Episode 30: Islamic Expansion and Rule
The Big History of Civilizations (2016)
Dr Craig G Benjamin
Film Review
For me the most interesting part of this lecture is the thumbnail sketch Benjamin provides of the birth of Islam. After Mohammad experienced his visitation from the angel Gabriel in 610 AD, tension arising between his followers and the Bedouin Arabs who ran the city of Mecca forced the former to flee to Yethrab (later renamed Medina) in 622 AD. There Mohammad and his followers began providing social welfare services in addition to religious instruction. They also organized a Muslim military arm to protect his followers against his enemies from Mecca.
In 627 AD, Mohammad and his followers returned to Mecca where they forcibly ousted the city’s rulers and established a theocracy.* By the time of Mohammad’s death in 632 AD, his Muslim armies had conquered the entire Arabian peninsula. They then turned northward and conquered the Sassanian empire (modern day Persian and Afghanistan) and Mesopotamia. By 637 AD, they also controlled, Syria, Mesopotamia and Palestine.

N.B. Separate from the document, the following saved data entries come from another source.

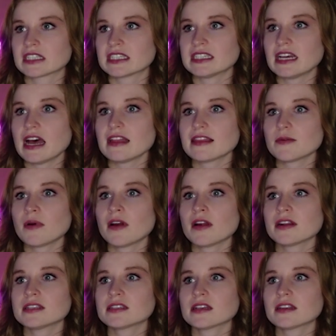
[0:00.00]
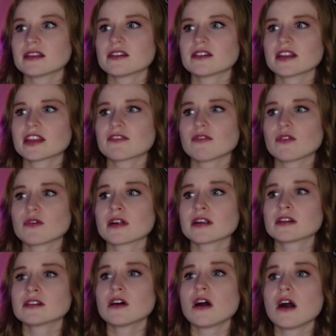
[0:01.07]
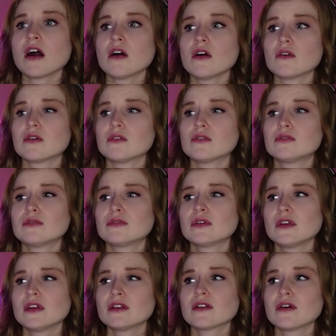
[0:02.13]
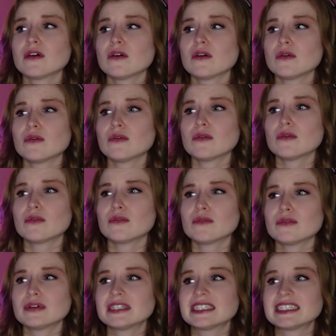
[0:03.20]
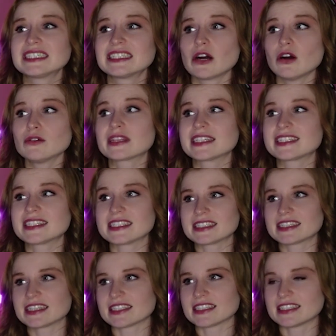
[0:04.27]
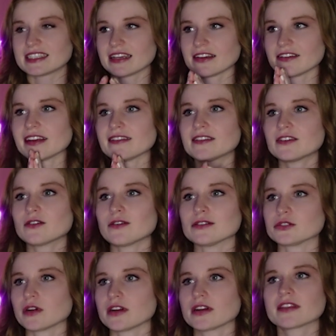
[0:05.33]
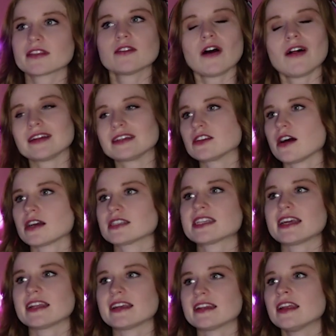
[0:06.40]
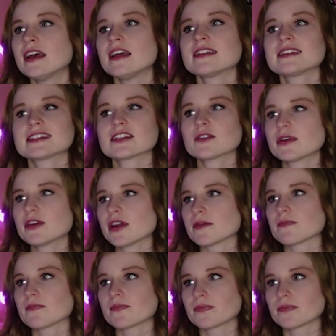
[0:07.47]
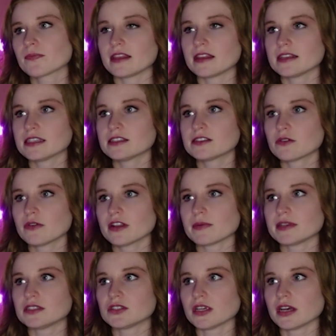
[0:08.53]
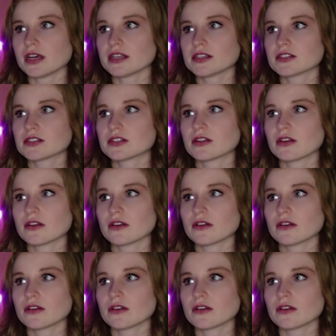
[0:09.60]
Ah, the party's on the 30th floor. No! No! Oh, this is scary, and they're all drunk. They're all intoxicated. This is gonna be great. This is going to be just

Between 705-713 AD they expanded into Pakistan, in 711 AD into North Africa and in 718 AD into the Iberian peninsula (modern day Spain and Portugal).
This vast Muslim empire (the largest to this point in history), known as Dar es Islam, was ruled by a caliphate** centered in Baghdad from 762 AD. Although all subjects of the caliphate were pressured to convert to Islam, the caliphate deliberately encouraged intellectual and educational pursuits of the extremely diverse populations they had conquered. The result was an economic golden age, with substantial population growth, a revival of ancient Mesopotamian irrigation systems, the introduction of crop rotation and new methods of fertilization.
As Islam spread into Pakistan and India, Indian discoveries in astronomy, agriculture and and mathematics gradually spread from India to Persia to Mesopotamia to Mediterranean cities. A number of crops originating in India (sugar, sorghum, spinach, eggplant, lemon, banana, watermelon, cotton, rice, wheat, artichokes, oranges, limes, coconuts, mangoes) gradually made their way to the Mediterranean in this way.
Adopting the compass and paper from the Chinese, the Muslim empire established thriving overland maritime trade networks and sophisticated banking systems.
The role of women under early Islam depended on the underlying culture (eg veiling of women predated Islam in Mesopotamia, leading Muslim leaders there to mandate it). In general, elite Muslim women were expected to stay at home and not participate in public life. In contrast lower class women were allowed a public role as farmers, construction workers, midwives, spinsters, dyers, seamstresses and embroiderers and money lenders.
Dar es Islam was destroyed by Mongol invaders in 1258.
*Theocracy is a form of government in which a deity of some type is recognized as the supreme ruling authority.
**A caliphate is a public institution governing a territory under Islamic rule. The Abassid Caliphate (750-1517) was the most prominent. It relied heavily on Persian bureaucrats and
Can be viewed free on Kanopy with a library card.
https://pukeariki.kanopy.com/video/islamic-expansion-and-rule
Reblogged this on OPENED HERE >> https:/BOOKS.ESLARN-NET.DE.
LikeLike
All very cool to know. I for one didn’t know Islām reached south Asia that long ago. However, there’s at least one fairly important omission which is becoming increasingly common nowadays:
Muhammad and the early ummah (Muslim community) did not go straight from Makkah to Yathrib. They went to al-Habash (Abyssinia, or what we now call Ethiopia) first as asylum seekers to seek protection from the Meccans.
Why? Because the Negus (Ethiopian king) was reputed to be very fair-minded and open to protecting his subjects, a reputation that even ancient Greeks and Egyptians held of Ethiopians (ie. Nubians) thousands of years before. Back in Muhammad’s time Arabia was a tribute-paying vassal state to al-Habash so his lot could reasonably expect to be granted asylum. That was how Islām was first introduced to the horn of Africa.
However, the early Muslims abused their protection by disrespecting the locals’ Christian beliefs even though Christians are ahl-ul-kitāb (people of the book, fellow recipients of a written revelation from Allah in Islamic belief). For that reason the Negus kicked them out, and from then on the Ethiopian royal family has never allowed a Muslim to rule their country.
That’s how the first ummah ended up moving to Yathrib, where they conquered and largely killed off the local population before renaming it al-Madīnat-un-Nabī (the prophet’s city), or Madīnah for short.
Why is this omission becoming so much more common in modern times? At least 2 reasons I can think of:
1- as Islām spreads around the world it wants to make everyone believe the lie that it equals peace & prosperity, and
2 – now that people of ‘white’ European ancestry are currently running the world, ‘Arabs’ want to ape them by hiding/ denying any historical connection to sub-Saharan Africans if it doesn’t involve enslaving them, especially if it does involve being enslaved by them – like when Arabia was a tribute-paying vassal state to al-Habash.